Thank you for this article, Peter. Many many thanks!

Vesco's picture

Nice article...

Castro is not complaining, meaning it´s a great article.

vooruitgang's picture

What an amazing man. An inspiration to us all. Thank you Peter.

Stefano's picture

Bellissimo!
Thank you, Peter.

Nizamsky's picture

What a wonderful story. No doubt chess is an amazing game ever created.

Arne Moll's picture

@bas1191: Loe de Jong? Aren't you confusing two people?

Frits Fritschy's picture

A great read, but one mistake:
“I was the chairman of a chess club here in Amsterdam.
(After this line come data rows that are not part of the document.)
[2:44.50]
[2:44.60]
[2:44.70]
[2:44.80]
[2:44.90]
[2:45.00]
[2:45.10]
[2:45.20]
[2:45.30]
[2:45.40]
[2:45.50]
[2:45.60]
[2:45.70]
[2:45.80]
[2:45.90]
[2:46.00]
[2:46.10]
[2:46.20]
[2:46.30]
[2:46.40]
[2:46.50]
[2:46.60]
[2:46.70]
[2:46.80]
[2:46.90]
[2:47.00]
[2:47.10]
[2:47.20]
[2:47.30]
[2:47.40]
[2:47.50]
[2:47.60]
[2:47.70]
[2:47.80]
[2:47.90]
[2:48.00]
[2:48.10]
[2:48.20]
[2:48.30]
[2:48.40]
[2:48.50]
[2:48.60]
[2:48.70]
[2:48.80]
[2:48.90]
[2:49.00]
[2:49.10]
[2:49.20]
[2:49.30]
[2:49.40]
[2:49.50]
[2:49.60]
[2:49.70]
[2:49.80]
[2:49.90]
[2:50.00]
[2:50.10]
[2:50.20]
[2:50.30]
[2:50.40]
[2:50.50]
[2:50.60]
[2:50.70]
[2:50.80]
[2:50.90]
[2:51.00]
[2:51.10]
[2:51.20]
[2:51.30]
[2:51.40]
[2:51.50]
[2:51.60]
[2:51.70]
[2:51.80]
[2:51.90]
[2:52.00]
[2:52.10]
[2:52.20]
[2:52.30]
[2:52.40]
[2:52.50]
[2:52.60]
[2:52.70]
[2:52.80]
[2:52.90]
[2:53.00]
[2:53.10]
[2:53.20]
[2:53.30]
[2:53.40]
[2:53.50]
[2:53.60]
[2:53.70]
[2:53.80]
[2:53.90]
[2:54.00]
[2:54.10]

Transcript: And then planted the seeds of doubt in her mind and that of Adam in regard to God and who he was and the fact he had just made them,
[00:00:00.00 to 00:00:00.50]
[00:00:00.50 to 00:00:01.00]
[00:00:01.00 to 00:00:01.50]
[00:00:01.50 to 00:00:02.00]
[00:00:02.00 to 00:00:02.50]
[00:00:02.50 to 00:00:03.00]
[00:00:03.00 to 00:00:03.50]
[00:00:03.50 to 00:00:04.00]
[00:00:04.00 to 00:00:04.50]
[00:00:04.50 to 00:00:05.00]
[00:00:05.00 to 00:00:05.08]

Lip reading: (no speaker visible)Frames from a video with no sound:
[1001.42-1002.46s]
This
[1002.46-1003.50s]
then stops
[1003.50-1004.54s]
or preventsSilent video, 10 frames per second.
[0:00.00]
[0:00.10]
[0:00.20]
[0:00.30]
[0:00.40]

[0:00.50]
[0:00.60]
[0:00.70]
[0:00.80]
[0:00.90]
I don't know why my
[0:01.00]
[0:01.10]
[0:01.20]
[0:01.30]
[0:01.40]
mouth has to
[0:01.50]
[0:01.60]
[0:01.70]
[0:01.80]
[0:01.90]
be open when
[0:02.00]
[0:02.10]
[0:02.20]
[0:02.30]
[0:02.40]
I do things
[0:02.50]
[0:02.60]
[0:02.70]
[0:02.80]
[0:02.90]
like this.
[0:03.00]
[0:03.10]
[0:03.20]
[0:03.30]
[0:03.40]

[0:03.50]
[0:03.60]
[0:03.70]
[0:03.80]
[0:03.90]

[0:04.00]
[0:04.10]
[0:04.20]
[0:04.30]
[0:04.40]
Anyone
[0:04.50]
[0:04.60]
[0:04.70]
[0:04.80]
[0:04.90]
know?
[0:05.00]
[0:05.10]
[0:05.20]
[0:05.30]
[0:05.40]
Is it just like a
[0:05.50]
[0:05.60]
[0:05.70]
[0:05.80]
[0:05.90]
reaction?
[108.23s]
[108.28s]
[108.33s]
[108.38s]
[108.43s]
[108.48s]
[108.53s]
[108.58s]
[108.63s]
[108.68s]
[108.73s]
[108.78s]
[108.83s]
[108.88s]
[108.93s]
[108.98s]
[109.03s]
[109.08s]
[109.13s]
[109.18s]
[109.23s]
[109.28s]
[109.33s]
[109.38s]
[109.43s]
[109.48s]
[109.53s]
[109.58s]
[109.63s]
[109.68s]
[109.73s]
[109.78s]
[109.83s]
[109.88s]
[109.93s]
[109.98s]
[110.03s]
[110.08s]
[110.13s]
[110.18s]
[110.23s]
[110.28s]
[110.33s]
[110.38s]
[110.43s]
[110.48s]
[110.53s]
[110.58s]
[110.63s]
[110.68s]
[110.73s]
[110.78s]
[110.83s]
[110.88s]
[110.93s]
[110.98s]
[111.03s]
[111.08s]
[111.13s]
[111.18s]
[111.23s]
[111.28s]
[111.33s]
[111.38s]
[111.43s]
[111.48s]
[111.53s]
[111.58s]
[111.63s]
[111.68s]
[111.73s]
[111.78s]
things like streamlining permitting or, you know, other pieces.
At the end of the 1930s the situation for our Jewish members became more and more difficult."
This should be "Towards the end of the war". I don't doubt Mr. Van Hulst knows this. Maybe two stories mixed up? ("At the end of the 1930s the situation for Jews in Germany became more and more difficult.")

Arne Moll's picture

At the end of the 30s the situation for Jews in The Netherlands wasn't exactly cheerful either, Frits. And as early as october/november 1941, Jews weren't allowed anymore on any non-Jewish clubs at all. Towards the end of the war, there hardly weren't any in public life at all.

Bert de Bruut's picture

@ Arne 9:20
No Bas is not mixing anything up, historian Loe de Jong was a chessplayer too,

Ritch's picture

Wonderful article. Thank you

Ritch's picture

Ah! And the Fred Lucas photos, magnificent as usual

Winterschaker's picture

I hope that when I'm 99 years old, people wont praise me for drawing with white against a patzer like Peter Doggers!